Did You Know?
Shinkai Kunitarō used the artist style name Kanzan 寛山.Description
Shinkai Kunitarō 新開邦太郎 had a cute design sense and keen interest in birds, insects, and animals as subject matter. The incense burner has on its rosewood cover an incised pattern of birds in flight and swirling clouds. On the box lid for the incense burner, Shinkai identifies his work as taihakuji, and on the inside of the lid, his seal identifies him as a member of the Seifu studio.
Seifu Yohei III was the artist’s grandfather, and Yohei IV was his uncle and the older brother of his father, who specialized in throwing ceramics on the wheel. Shinkai studied ceramics with Yohei IV and attended the Kyoto City School of Fine and Decorative Arts, where he studied design and painting on the advice of his father, for in the world of the ceramics studio, those who applied designs and paintings had a more elevated status than those who worked the wheel. In 1930, the year of his graduation, he first exhibited in the 11th Imperial Exhibition.
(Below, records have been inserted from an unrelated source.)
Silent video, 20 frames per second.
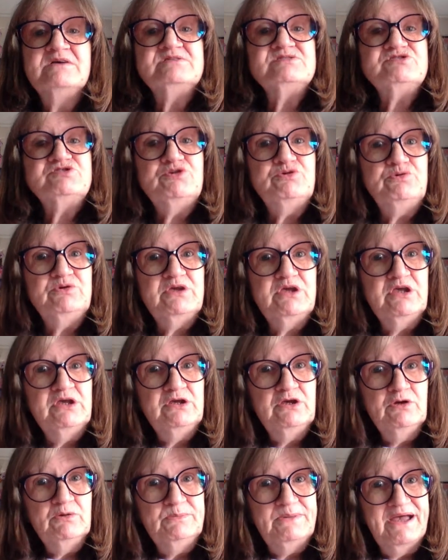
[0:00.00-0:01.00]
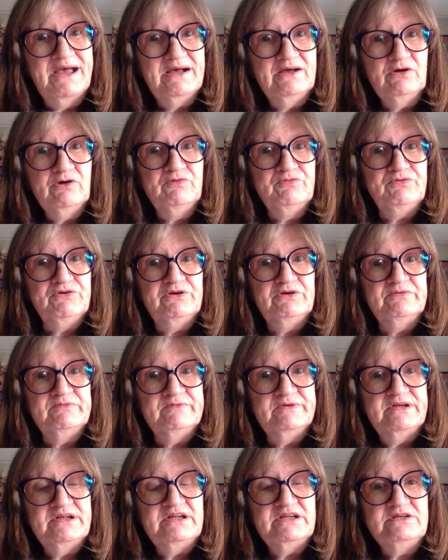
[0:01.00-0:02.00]
So you can go back over it
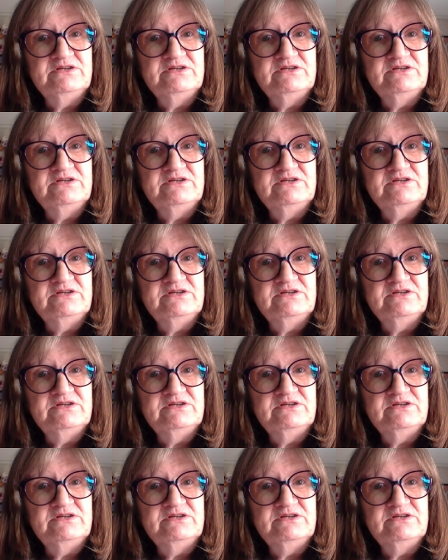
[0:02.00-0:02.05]
and read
From 1932, he went on to receive additional ceramics training from Kiyomizu Rokubei VI (1901–1980) after joining the ceramics society of Rokubei VI’s father, Kiyomizu Rokubei V (1875–1959). After World War II, he reinvented himself and exhibited extensively in national-level exhibitions, garnering numerous prizes. He later served as a jurist or committee member for many of the same shows. In 1989, he was awarded the Kyoto Prefecture Culture Award for Lifetime Achievement and remained active on the board of the Japan Fine Arts Exhibition, or Nitten, as late as 1992.